National park in Peru

Yaguas National Park was created on January 11, 2018 and is located in the Loreto Region of Peru near the border with Colombia. It covers an area of 8,689 km^{2} (2,147,100 acres) of tropical forest. Along with Río Puré, Cahuinarí and Amacayacu National Park in Colombia, as well as the Regional Conservation Areas Maijuna Kichwa and Ampiyacu Apayacu in Peru, it is part of a huge biological corridor.

== Climate ==
The climate is tropical with an average temperature of 31 °C and a relative humidity of 80% all year.

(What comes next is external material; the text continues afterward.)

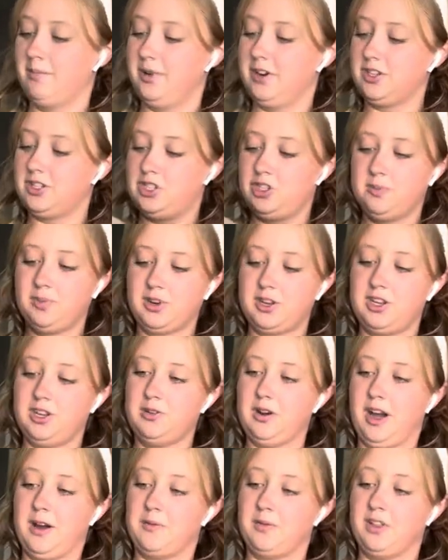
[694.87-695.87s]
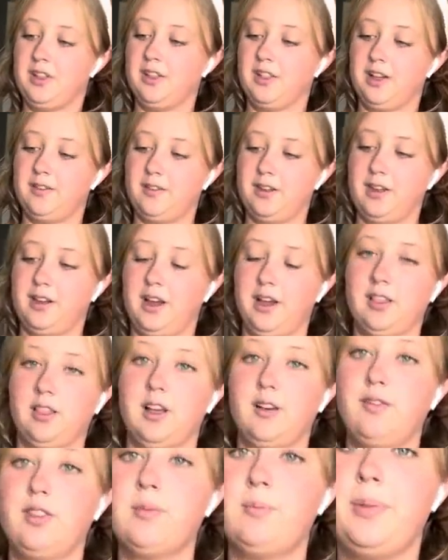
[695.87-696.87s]
but it's super cute. I really love it. I
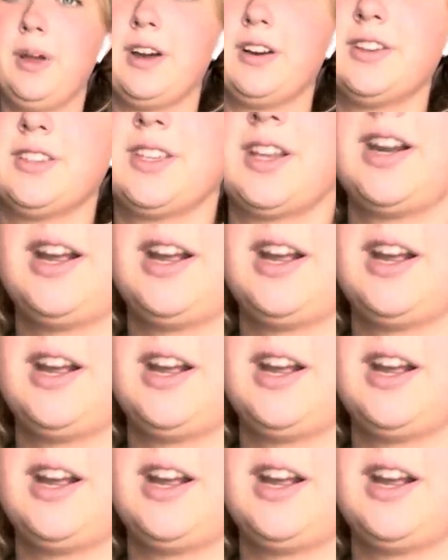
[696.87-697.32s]
love the bears that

The daily precipitation varies from 3.5 mm in August to 9.5 mm in March. The average yearly precipitation is 2827 mm.

== Fauna ==
There are approximately 600 species of birds, 150 species of mammals, 110 species of amphibians, and 100 species of reptiles in the national park, such as brown woolly monkey, anteater, South American tapir, giant otter, Amazonian manatee, Amazon river dolphin, caiman, and yellow-footed tortoise. More than 300 species of fish are also found in the park, among them fish that cross the forest not swimming nor floating down a river, feeding on fruits and living in branches and Arapaima gigas, the largest freshwater fish in the world.

== Flora ==
More than 3,500 species of plants abound in the park, among them Hura crepitans, Cedrelinga cateniformis, Simarouba amara, Macrolobium acaciaefolium and Ceiba pentandra.